Thanks for the tip, we might do that eventually :)
Is it possible to know the use case of your setup? Which size (storage, load etc.) are you currently operating at? What is the projected growth in the medium term? What is main the benefit of this migration? Is MongoDB
solving a specific problem that could not have been addressed by mysql/pgsql (or some document oriented/nosql other than mongo)? Are you using any ORM and/or middleware to interface to MongoDB?
We are not using any middleware and all our queries are hand-sculpted to make sure we are never causing more I/O impact than we need to.
I am sure everything we do could have been done with mysql/pgsql with enough consideration for the performance characteristics of either database.
Ultimately, a document-based storage was simply a better, more natural fit for us.
I hope you will find it useful!
How long did it take to train the team to MongoDB?
Did you have a rollback plan if MongoDB is not good enough?
What were your requirements that made MongoDB better than SQL Server and the other DBs?
Our training was very much hands on: (1) we migrated a piece of code, (2) tested against a full-sized database, (3) profiled performance under load, (4) learned from the results, moved on the next piece of code (1).
Our plan if MongoDB wasn't good enough consisted basically of: (1) crying ourselves to sleep, (2) drinking heavily, and (3) contributing to MongoDB's development to make it good enough.
Given our C# code base, the fact that MongoDB has a couple of somewhat mature C# drivers was definitely a factor.
We moved our whole data tier to MongoDB because we were not particularly interested in paying for more SQL Server licenses as we scaled up our operations.
Instead, we had to resort to running our MongoDB database on a 3-node cluster and this is our main strategy for resiliency. Additionally, one of the nodes is set to do a daily full-database dump, which is pretty much guaranteed to be in an inconsistent state but still provides us an extra degree of peace of mind.
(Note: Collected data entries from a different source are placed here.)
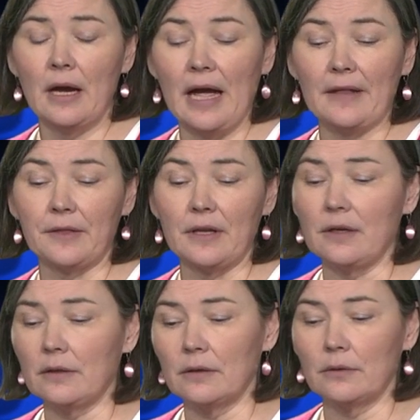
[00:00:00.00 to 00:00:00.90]
and
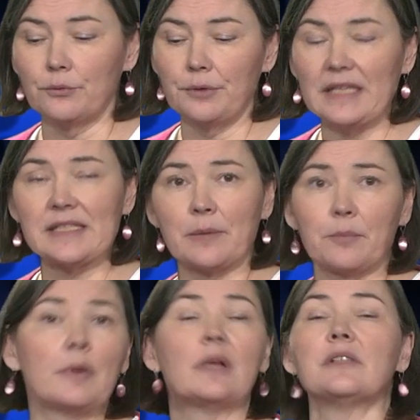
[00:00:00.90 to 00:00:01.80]
write
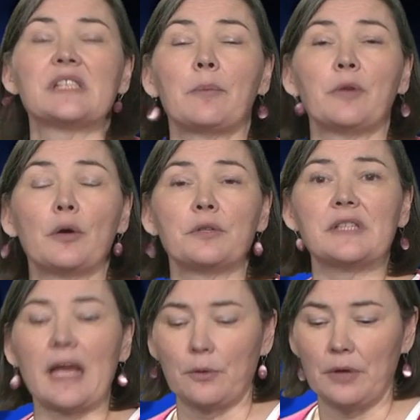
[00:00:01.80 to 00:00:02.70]
some notes
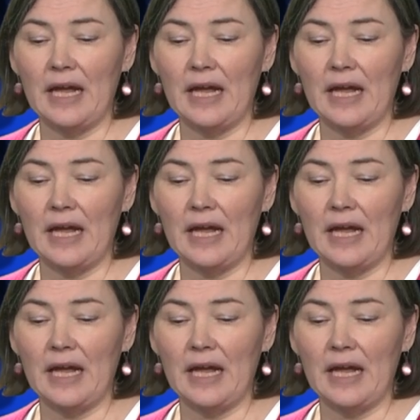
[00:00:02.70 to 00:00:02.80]
downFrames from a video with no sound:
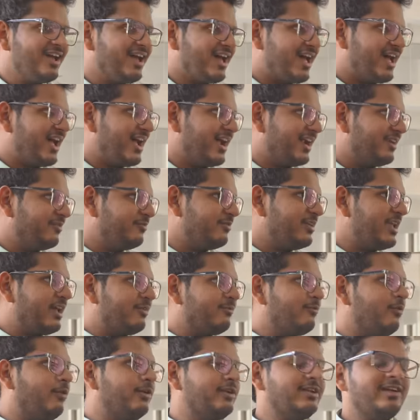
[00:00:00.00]
And we
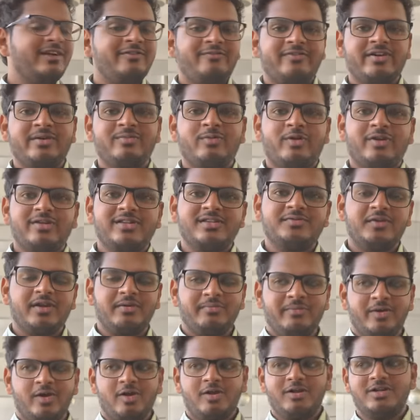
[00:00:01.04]
have got the different models for
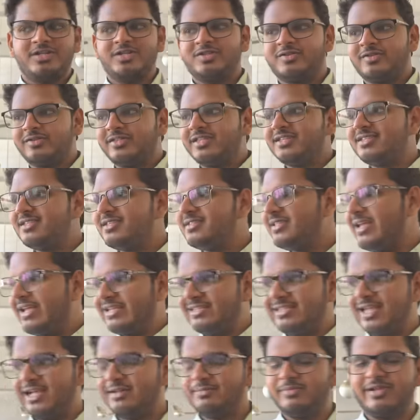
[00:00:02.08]
embryology. So this is the
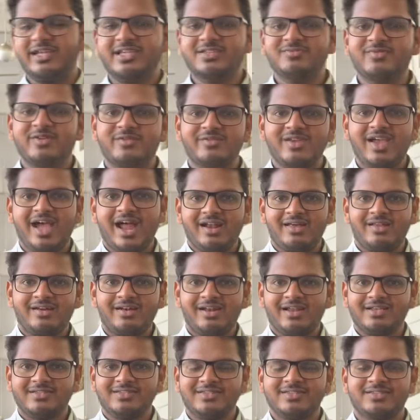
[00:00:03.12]
exact place where we had our
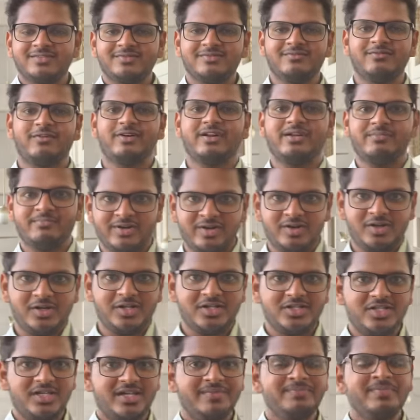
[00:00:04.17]
classes for
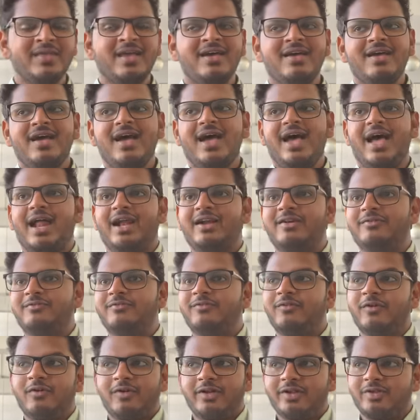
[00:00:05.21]
embryology and
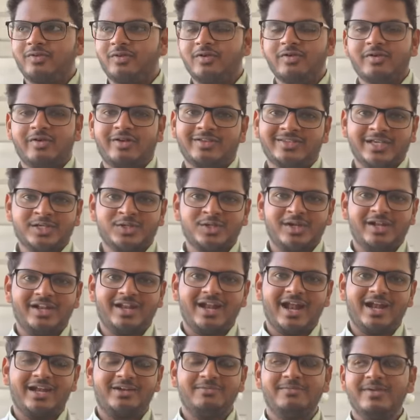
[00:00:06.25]
for, you know, cross sectional
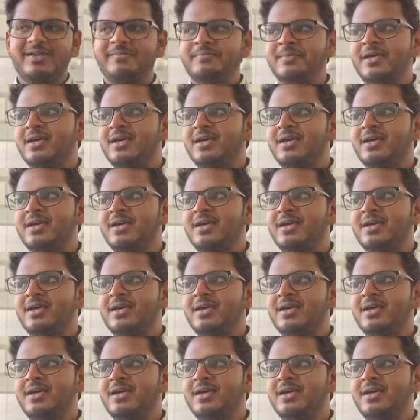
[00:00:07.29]
anatomy,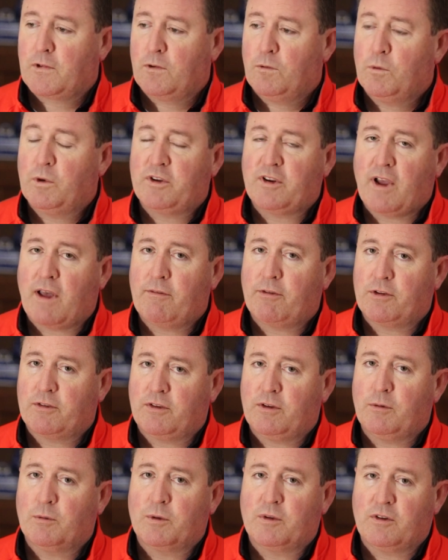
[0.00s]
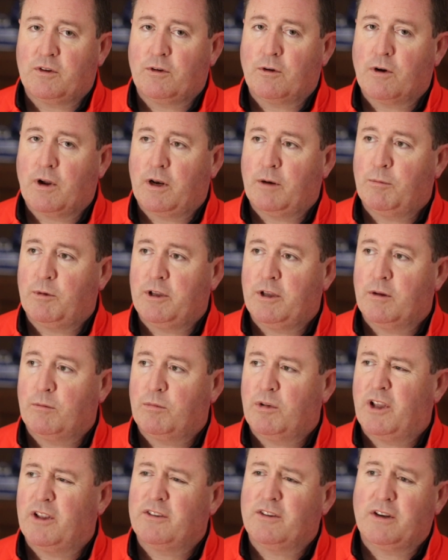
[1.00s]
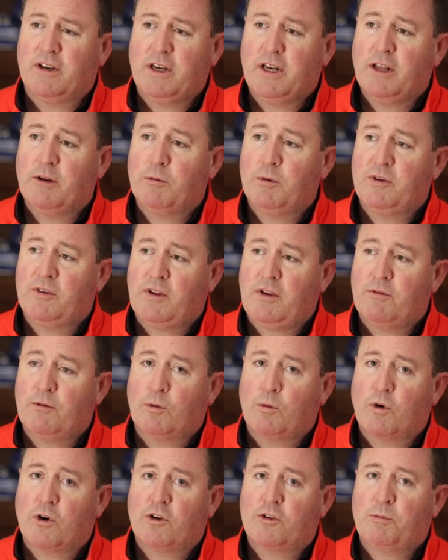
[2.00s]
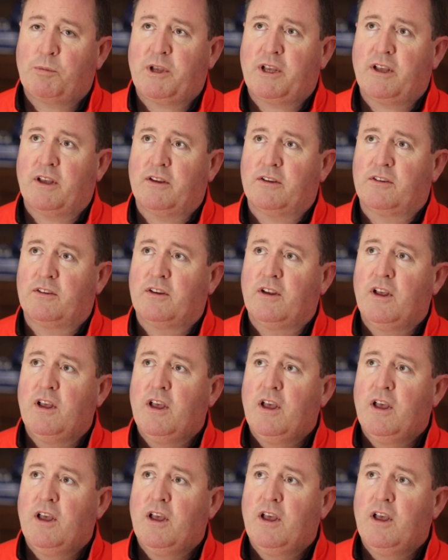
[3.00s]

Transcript: which obviously was incredibly unpleasant. And it was even worse because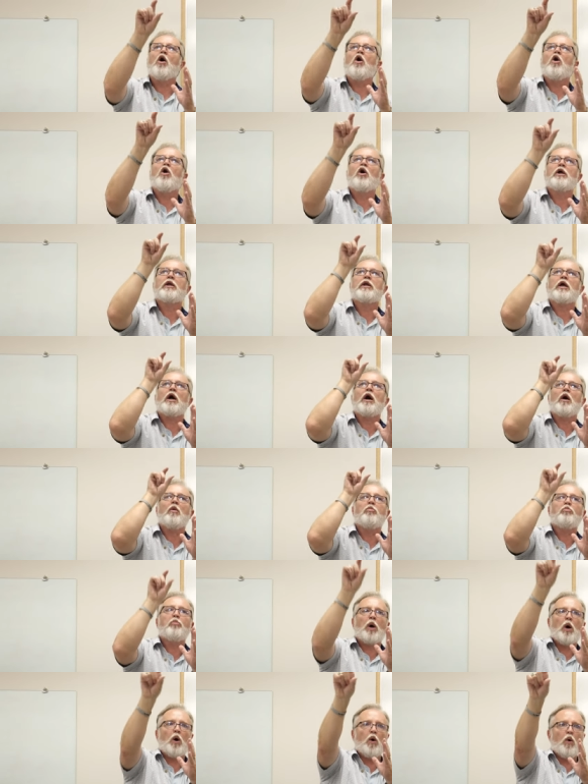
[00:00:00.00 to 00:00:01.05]
on a
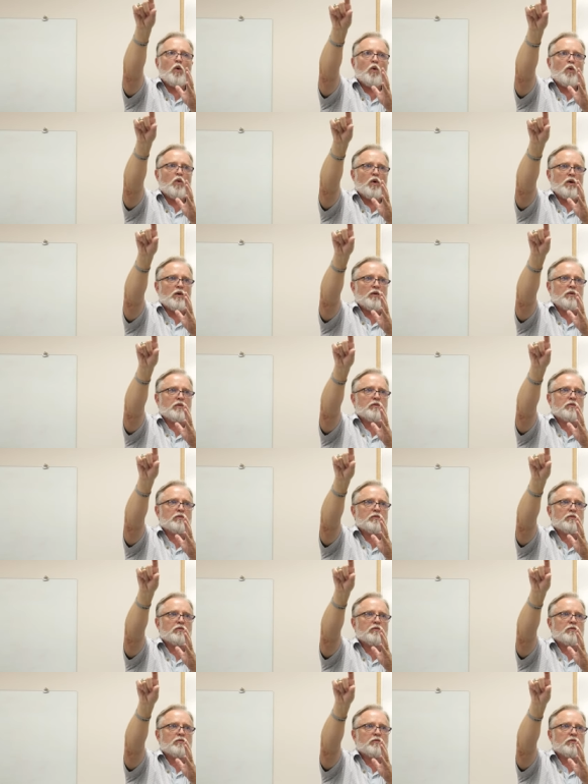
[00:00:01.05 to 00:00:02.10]
pole.
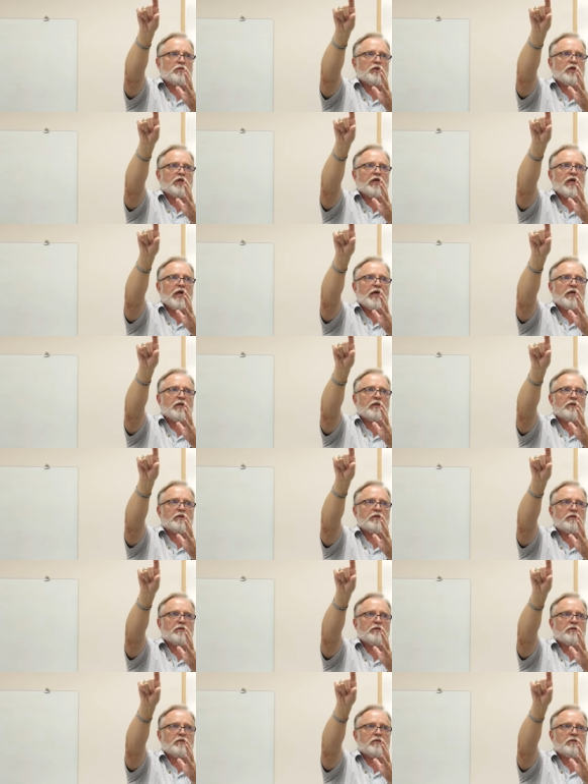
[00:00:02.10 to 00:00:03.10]
You get it?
So, when your data volume exceeds what will fit in RAM, I'm guessing that your plan is to shard to multiple MongoDB servers. Is your plan to continue to add multiple replicas to each shard to handle DR?
How did it go?
Can you talk through some of the changes you had to make, both from a library perspective, as well as any architectural changes that were required?
To make the most of it, we bit the bullet rewrote the whole application. You can't join results from two collections in MongoDB so we had to denormalize quite a lot.
Did you have anything you could re-use, such as your high level business logic classes, or (and this is meant non-judgmentally) was your code too deeply wrapped around the existing data store, or the idea of the data store as a RDBMS, to make any of it reusable?
Was your logic primarily in Stored Procedures, or (and again i'm assuming here, this time that yours is a .NET environment since you called it 'SQL Server') did you make heavy use of LINQ to handle those kinds of things?
Can you talk about those performance issues, and how you handled them? (For my third assumption, i'll go with Indexes)
Looking forward to reading the in depth article. Thanks for fielding these questions
Fundamentally while we could have migrated without a full re-write, SQL Server was only one of the technologies we wanted to replace. One thing led to another and eventually we decided to re-launch the product instead of iterating on it.
As for the performance issues, most of them are stemmed from MongoDB's current locking strategies. I heard 2.0 handles it a bit better but we haven't rolled it out to production yet. Planning your indexes carefully so they fit in RAM is very, very important to assure a high throughput with MongoDB.
Did you evaluate any other "NoSQL" DBs, such as Riak? If so, what was your main impetus for choosing Mongo? Did you go with mongod or mongos for your environment?
We tried to run Mongo on Windows and that was a bit of a disaster so we are running it on Linux.
Are you guys using Mongos (for running several nodes) or just standalone Mongod?
If Mongos, can you talk a little about your experience in setting that up? If not, can you speak to why you chose to run it in a single node?
Our analytics package is also based on MongoDB and it currently aggregates over 60 million events daily in real-time and with a negligible performance impact.
It is a lot like Mixpanel, but on the server side.